*** Opening DATA PROVIDED ***

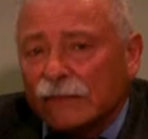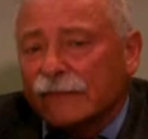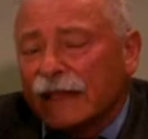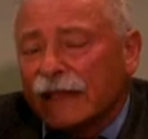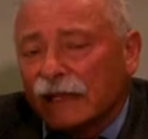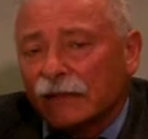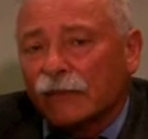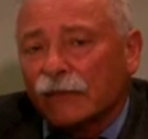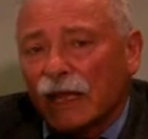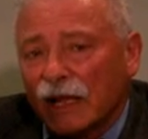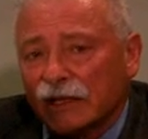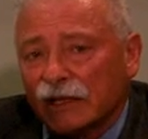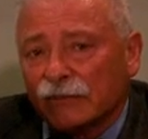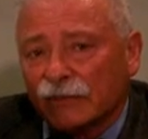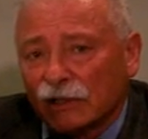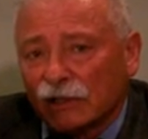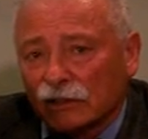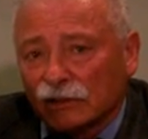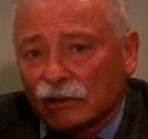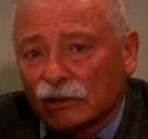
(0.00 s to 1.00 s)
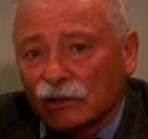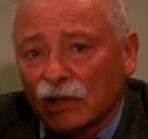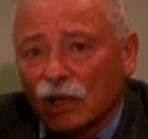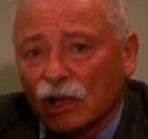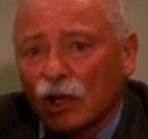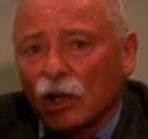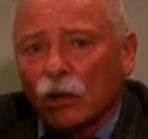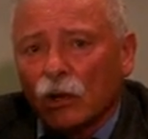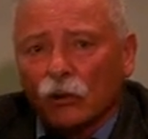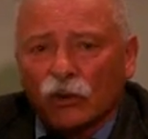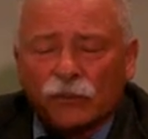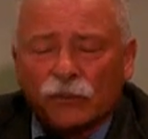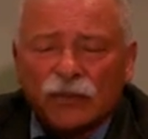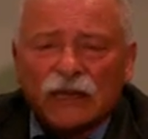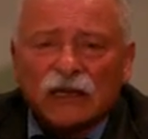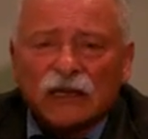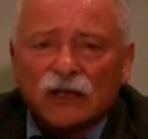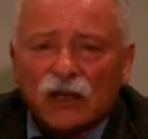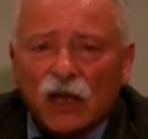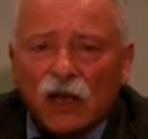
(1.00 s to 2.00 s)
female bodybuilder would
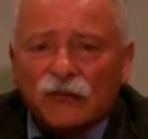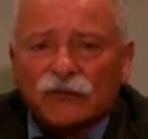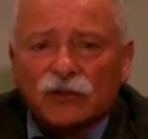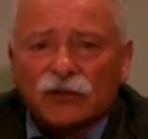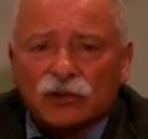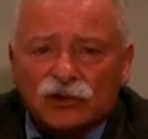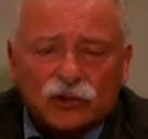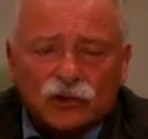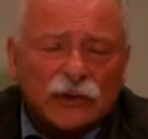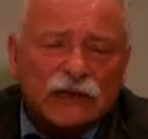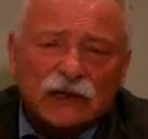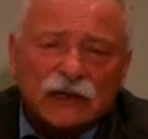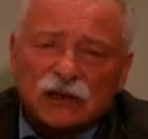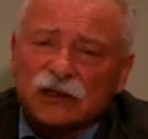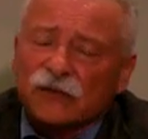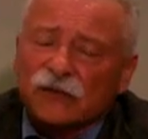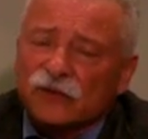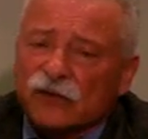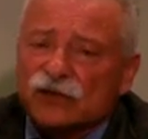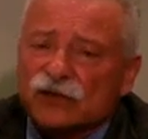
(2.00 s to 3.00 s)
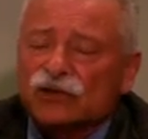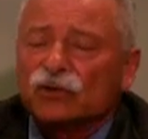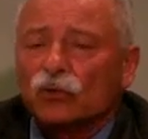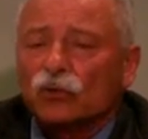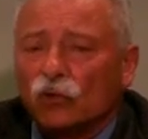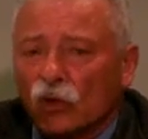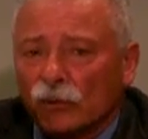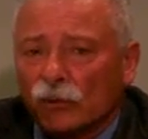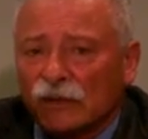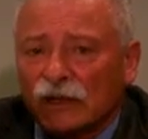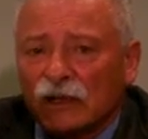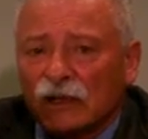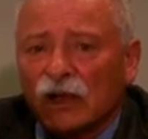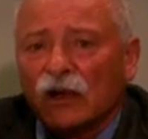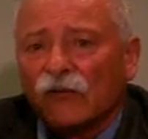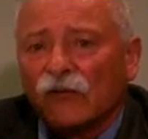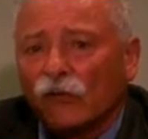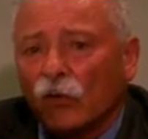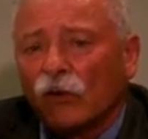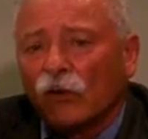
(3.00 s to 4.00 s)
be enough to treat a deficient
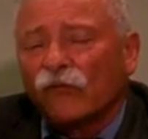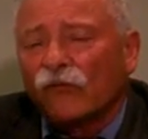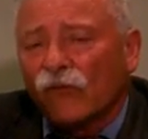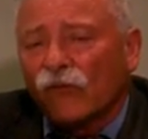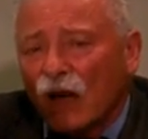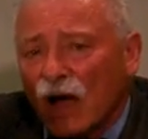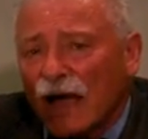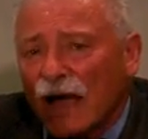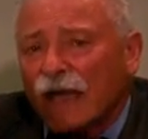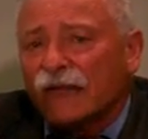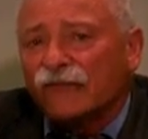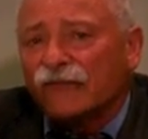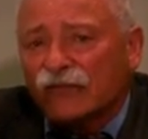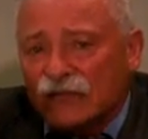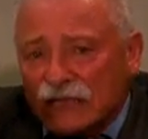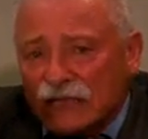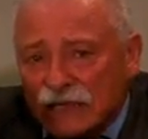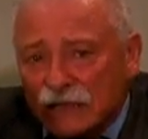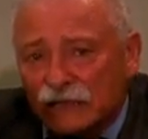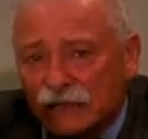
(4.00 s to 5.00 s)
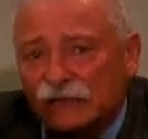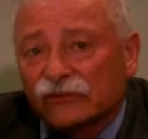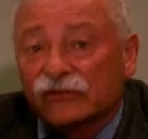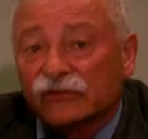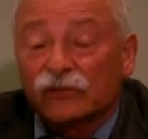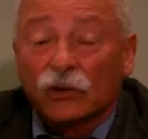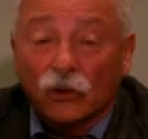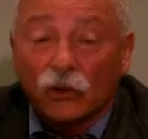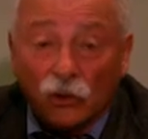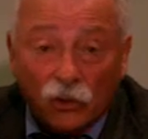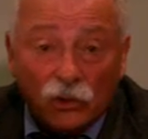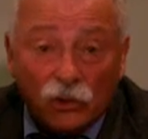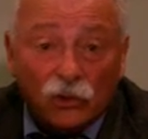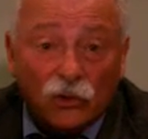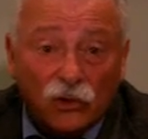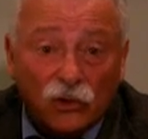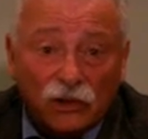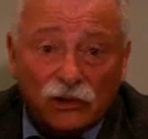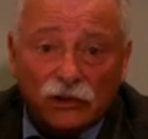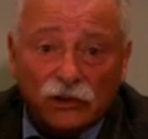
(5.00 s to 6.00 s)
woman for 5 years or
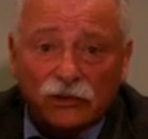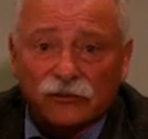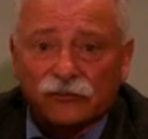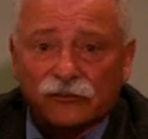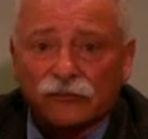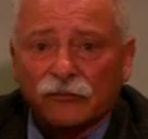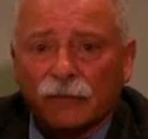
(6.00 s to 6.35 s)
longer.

*** Closing DATA PROVIDED ***

WORK REQUIRED
Transcribe the data exactly, minus any images.

RESPONSE AREA
(0.00 s to 1.00 s)
(1.00 s to 2.00 s)
female bodybuilder would
(2.00 s to 3.00 s)
(3.00 s to 4.00 s)
be enough to treat a deficient
(4.00 s to 5.00 s)
(5.00 s to 6.00 s)
woman for 5 years or
(6.00 s to 6.35 s)
longer.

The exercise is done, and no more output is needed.